Scorsese Says He Never Even Considered Making ‘The Irishman’ a TV Series
December 1, 2019Martin Scorsese's latest movie, The Irishman, is finally out on Netflix, complete with a digitally de-aged DeNiro and his terrifyingly blue eyes, and, good lord, the thing is long. Scorsese films aren't exactly known for brevity—2016's Silence clocked in at two hours and forty minutes—but that's still an hour shorter than The Irishman. The unwieldy runtime has inspired people to start making recommendations about when to chop the thing up if you want to watch it in installments or even daring to suggest that, maybe, just maybe, the story might've been better told as a TV series instead of a three-and-a-half-hour movie for our collective viewing ease. But to all those naysayers, Scorsese has a very simple message: "Absolutely no."
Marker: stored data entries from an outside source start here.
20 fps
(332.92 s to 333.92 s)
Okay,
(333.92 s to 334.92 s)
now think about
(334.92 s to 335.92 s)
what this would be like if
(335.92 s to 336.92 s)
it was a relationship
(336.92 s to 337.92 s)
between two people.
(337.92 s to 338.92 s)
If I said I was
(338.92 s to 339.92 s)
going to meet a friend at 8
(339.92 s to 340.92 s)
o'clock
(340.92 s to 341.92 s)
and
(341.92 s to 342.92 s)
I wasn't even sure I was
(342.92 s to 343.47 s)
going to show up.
Scorsese addressed the idea of an Irishman series in a new interview with Entertainment Weekly and he was, unsurprisingly, pretty adamant that the movie would only work as a movie. Per EW:
"You could say, 'This is a long story, you can play it out over two seasons'—I saw somebody mention that,” the director says. "Absolutely no. I’ve never even thought of it. Because the point of this picture is the accumulation of detail. It’s an accumulated cumulative effect by the end of the movie—which means you get to see from beginning to end [in one sitting] if you’re so inclined."
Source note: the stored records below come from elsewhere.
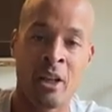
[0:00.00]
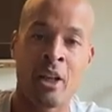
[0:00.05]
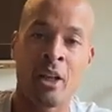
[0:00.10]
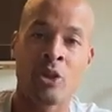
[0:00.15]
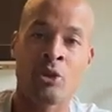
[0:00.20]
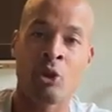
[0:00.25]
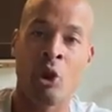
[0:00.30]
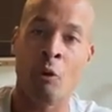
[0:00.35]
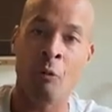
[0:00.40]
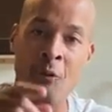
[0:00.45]

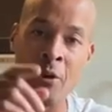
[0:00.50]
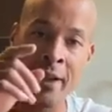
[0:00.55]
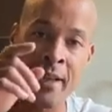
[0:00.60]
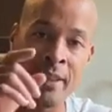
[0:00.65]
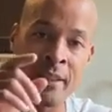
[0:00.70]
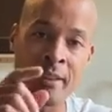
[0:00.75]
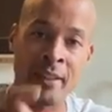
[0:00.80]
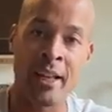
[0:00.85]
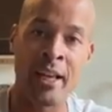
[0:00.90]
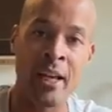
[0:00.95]
So if we
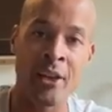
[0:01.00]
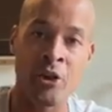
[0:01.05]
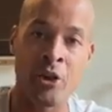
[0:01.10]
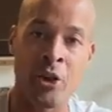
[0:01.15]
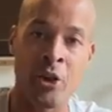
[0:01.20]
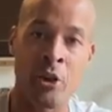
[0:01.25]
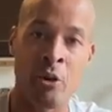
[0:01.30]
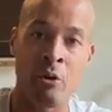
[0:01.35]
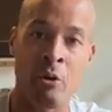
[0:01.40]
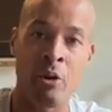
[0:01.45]

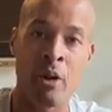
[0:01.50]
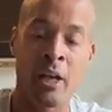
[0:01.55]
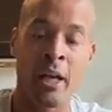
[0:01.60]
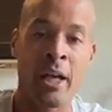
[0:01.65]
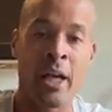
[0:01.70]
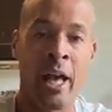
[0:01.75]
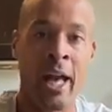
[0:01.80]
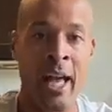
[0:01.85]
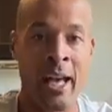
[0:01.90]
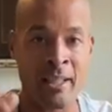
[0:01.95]
continue
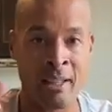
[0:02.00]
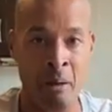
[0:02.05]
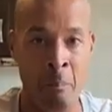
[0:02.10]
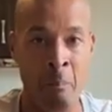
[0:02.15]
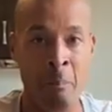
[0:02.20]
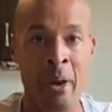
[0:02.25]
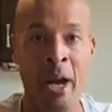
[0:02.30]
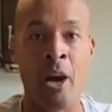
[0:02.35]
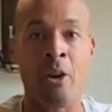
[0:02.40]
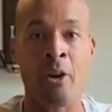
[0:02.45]
as
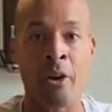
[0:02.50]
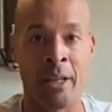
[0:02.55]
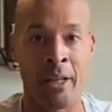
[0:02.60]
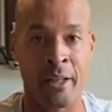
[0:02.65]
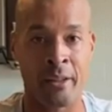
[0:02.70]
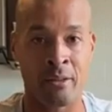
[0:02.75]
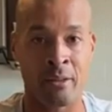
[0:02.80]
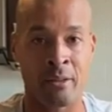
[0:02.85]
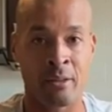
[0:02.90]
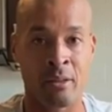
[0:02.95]

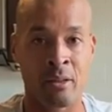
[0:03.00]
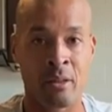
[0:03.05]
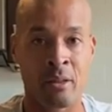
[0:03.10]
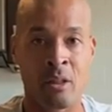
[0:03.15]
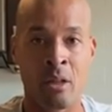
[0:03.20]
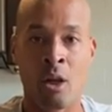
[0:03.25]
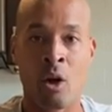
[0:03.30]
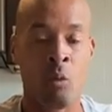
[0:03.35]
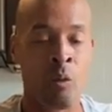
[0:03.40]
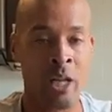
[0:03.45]
Americans,
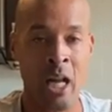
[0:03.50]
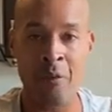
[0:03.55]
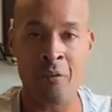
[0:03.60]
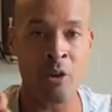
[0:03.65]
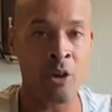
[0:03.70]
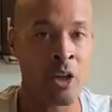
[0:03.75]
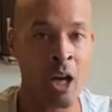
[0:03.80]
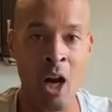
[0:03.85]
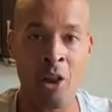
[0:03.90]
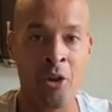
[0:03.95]
whatever
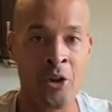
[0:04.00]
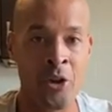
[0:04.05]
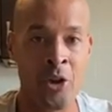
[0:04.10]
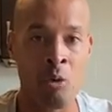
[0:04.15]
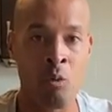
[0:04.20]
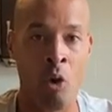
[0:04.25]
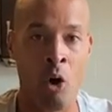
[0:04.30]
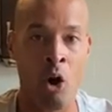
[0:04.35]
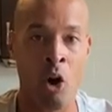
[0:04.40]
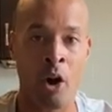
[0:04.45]
color
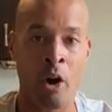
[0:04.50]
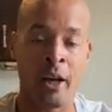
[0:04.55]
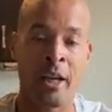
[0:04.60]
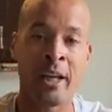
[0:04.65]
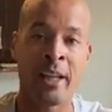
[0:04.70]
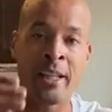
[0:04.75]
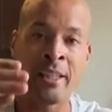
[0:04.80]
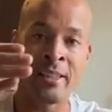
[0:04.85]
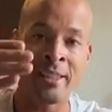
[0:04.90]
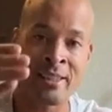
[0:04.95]
you are,
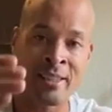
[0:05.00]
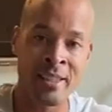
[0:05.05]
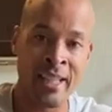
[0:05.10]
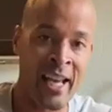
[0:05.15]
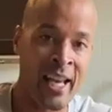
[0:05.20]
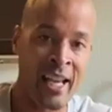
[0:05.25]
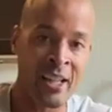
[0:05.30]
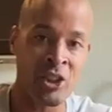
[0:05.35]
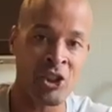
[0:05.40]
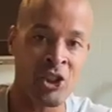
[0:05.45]

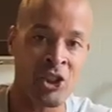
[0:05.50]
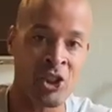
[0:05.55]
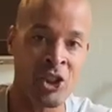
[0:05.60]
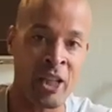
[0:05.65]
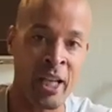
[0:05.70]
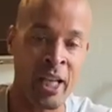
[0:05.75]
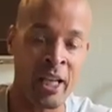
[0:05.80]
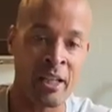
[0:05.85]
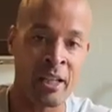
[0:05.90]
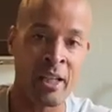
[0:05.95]
seeing
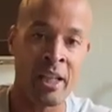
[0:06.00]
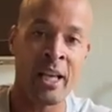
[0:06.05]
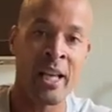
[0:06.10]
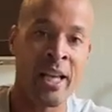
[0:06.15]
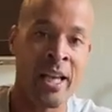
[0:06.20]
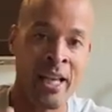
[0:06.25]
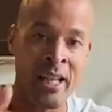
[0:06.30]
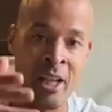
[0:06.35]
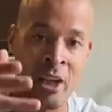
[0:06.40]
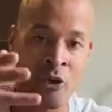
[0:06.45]
shit
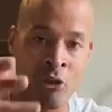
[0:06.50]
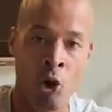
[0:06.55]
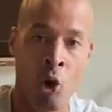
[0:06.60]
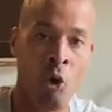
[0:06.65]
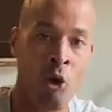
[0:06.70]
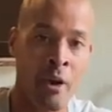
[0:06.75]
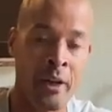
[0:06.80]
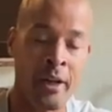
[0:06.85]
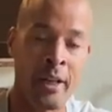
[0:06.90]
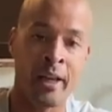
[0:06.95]
and
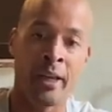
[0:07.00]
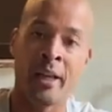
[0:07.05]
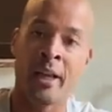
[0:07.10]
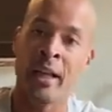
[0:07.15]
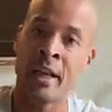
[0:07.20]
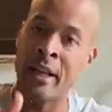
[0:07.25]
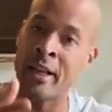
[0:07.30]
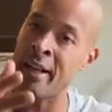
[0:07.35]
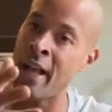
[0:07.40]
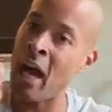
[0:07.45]
ignoring it
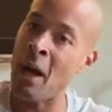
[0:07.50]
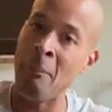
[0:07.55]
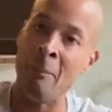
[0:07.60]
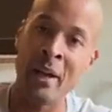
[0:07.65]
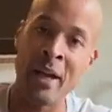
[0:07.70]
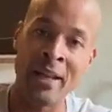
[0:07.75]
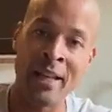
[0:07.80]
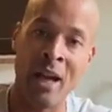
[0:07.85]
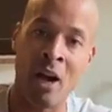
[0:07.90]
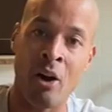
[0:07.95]
and not
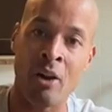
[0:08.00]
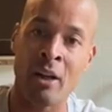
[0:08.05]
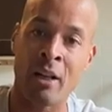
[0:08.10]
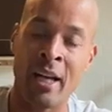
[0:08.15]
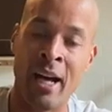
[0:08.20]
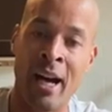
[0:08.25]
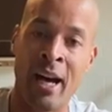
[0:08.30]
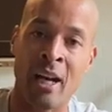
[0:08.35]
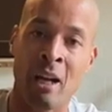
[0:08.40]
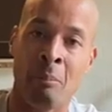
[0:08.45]
being held
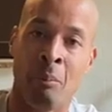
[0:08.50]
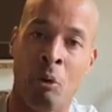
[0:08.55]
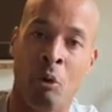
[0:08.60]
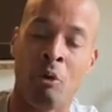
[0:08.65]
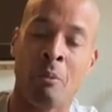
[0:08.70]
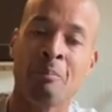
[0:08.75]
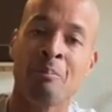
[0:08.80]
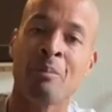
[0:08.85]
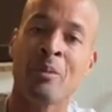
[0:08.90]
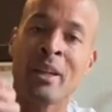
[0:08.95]

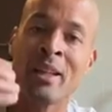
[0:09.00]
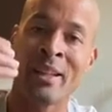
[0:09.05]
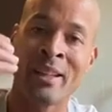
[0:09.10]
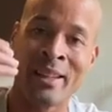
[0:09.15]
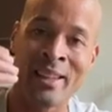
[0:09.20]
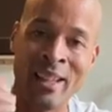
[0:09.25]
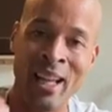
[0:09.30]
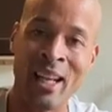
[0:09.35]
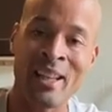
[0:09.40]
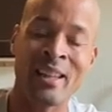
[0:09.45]
accountable,
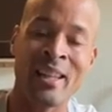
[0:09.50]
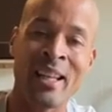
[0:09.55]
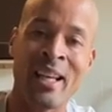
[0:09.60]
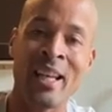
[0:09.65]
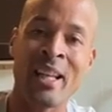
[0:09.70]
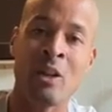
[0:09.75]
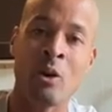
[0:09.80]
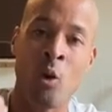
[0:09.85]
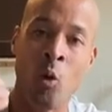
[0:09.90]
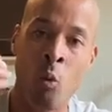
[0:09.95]

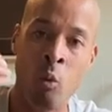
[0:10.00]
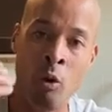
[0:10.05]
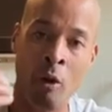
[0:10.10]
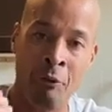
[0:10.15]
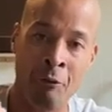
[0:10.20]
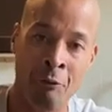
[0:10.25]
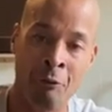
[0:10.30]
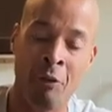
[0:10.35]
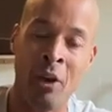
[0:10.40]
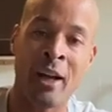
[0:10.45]
nothing will
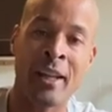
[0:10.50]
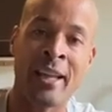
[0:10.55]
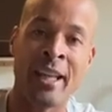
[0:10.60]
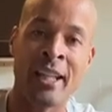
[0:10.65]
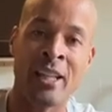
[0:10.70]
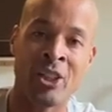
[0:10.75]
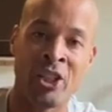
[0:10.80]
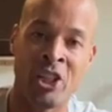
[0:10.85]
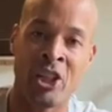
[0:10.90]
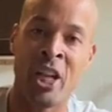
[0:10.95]

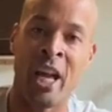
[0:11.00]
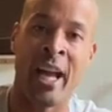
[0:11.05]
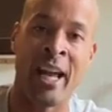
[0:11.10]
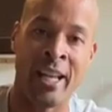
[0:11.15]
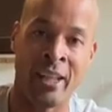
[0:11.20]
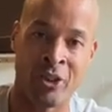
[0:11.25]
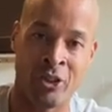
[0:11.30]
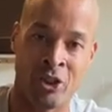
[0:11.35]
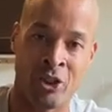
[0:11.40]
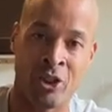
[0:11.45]
fucking
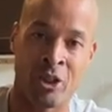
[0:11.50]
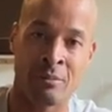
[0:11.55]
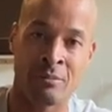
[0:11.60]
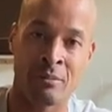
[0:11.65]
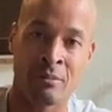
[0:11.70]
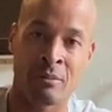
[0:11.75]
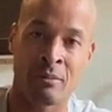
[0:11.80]
change.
And, sure, that's all true, and given the massive cost of de-aging all those old stars, Netflix probably wouldn't have wanted to bankroll a few seasons of a show starring young DeNiro, anyway. But at three-and-a-half-hours, people will likely be picking away at The Irishman in hour-long chunks on Netflix whether Scorsese intended it that way.
"A series is great, it’s wonderful, you can develop character and plot lines and worlds are recreated," he continued. "But this wasn’t right for that."
In any case, we're probably lucky that Scorsese decided to make The Irishman a film, unwieldy length or no—we don't need another Vinyl. This one's for the best.